When we do the opposite—when we follow our own desires instead of God’s—it could be for a couple of reasons. It might just be ignorance. But it could also be what’s called covetousness. Some other words you may have heard for “covetousness” are “concupiscence” and “lust.”

What is “covetousness”? Covetousness means that our desires are seeking something contrary to reason. Desires can mislead us. As the Prophet Jeremiah said, “The heart is deceitful above all things, and desperately corrupt; who can understand it?”

Our desires can mislead us in a couple of ways. One is in the area of sexuality. God warns us against this in the Ninth Commandment: “You shall not covet your neighbor’s wife.” This has some overlap with the Sixth Commandment: “You shall not commit adultery.”

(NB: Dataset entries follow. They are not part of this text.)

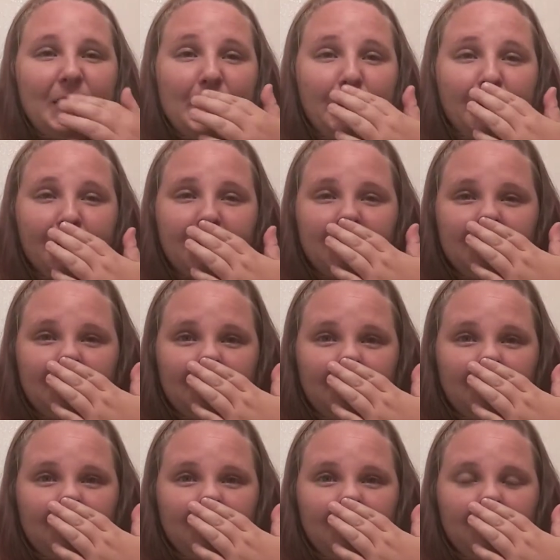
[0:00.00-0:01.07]
were letting
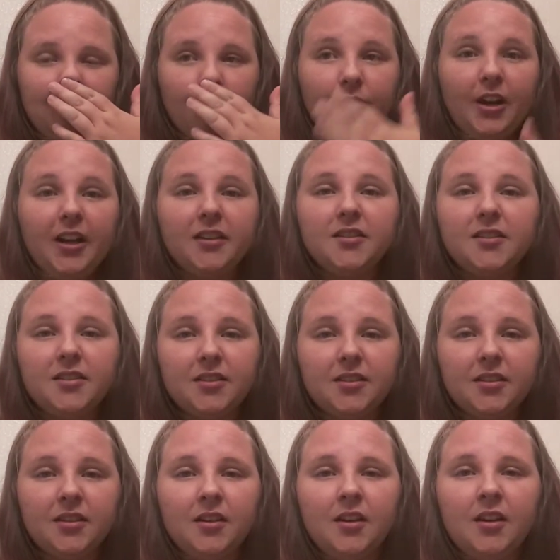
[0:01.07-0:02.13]
her
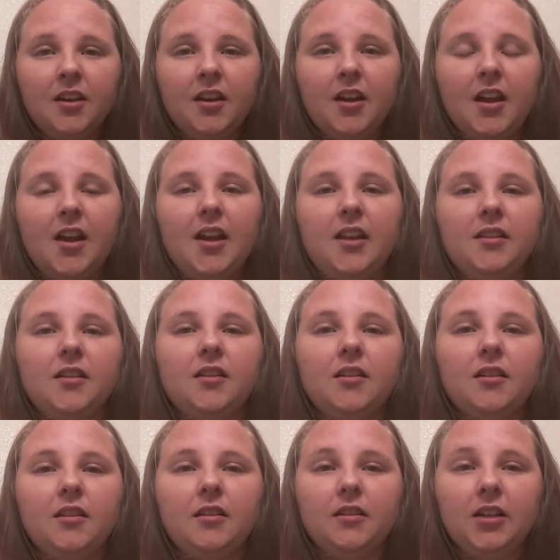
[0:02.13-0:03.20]
rest and
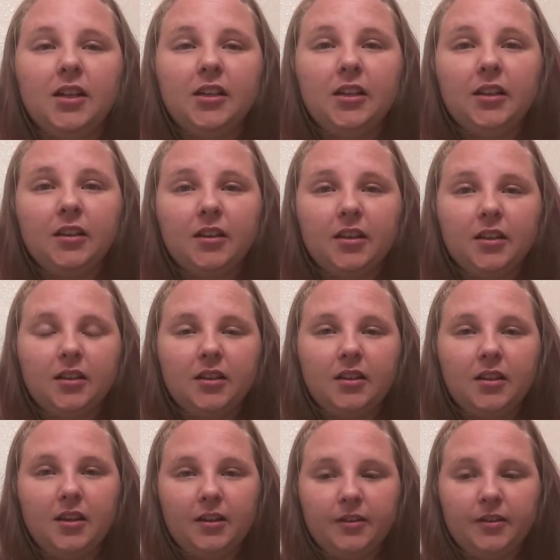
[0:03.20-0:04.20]
letting the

Here are some questions we could ask ourselves to see if we have broken the Ninth Commandment:

  • Have I told impure or vulgar jokes or stories?
  •  Have I looked at pornography?
  • Have I read sexually explicit materials?
  • Have I intentionally dwelt on impure thoughts or fantasies?
  • Have I willfully lusted after someone else?
  • Have I sought the affections of someone else’s spouse?
  • Have I failed to uphold the dignity of my spouse in all circumstances?
  • Have I contemplated infidelity to my spouse?
  • Have I dressed immodestly, in a way that could tempt someone else to lust?
  • The Ninth Commandment is about desires misleading us about people.
  • The Tenth Commandment is about desires misleading us about things. It is “You shall not covet your neighbor’s goods. It has some overlap with the Seventh Commandment: “You shall not steal.”
  • What are some questions we can ask to see if we have broken the Tenth Commandment?
  • Have I been greedy?
  • Have I intended to steal or destroy things that belong to someone else?
  • Have I been sad or angry at the good fortune of another?
  • Have I desired what properly belonged to someone else?
  • Have I been materialistic?
  • Have I failed to trust that God will provide for all material and spiritual needs?
  • Have I neglected good stewardship of my finances, time and energy? Have I failed to share them with the Church and with those in need?
  • Have I been attached to riches or material goods?
  • Have I been jealous of others, of their personal qualities, success, material possessions, or financial status?
  • Purity and poverty of heart are very important. In fact, they are necessary to achieve union with God and to be with Him forever. As for purity of heart, Jesus said, “Blessed are the pure of heart, for they shall see God.” As for poverty of heart, Jesus said, “Blessed are the poor in spirit, for theirs is the kingdom of heaven.” He also said, “Whoever of you that does not renounce all that he has cannot be my disciple.” Other terms for poverty of heart are voluntary poverty, or detachment from riches.
  • Poverty of heart means abandonment to God and total trust in Him. It means letting go of whatever keeps us from being united with Him, and from following Him.
  • Jesus gave us the greatest example of purity and poverty of heart. Here at Mass, when we receive His Body and Blood, we are given power to imitate His example. Then one day we too can know the joy and peace of being pure and poor of heart.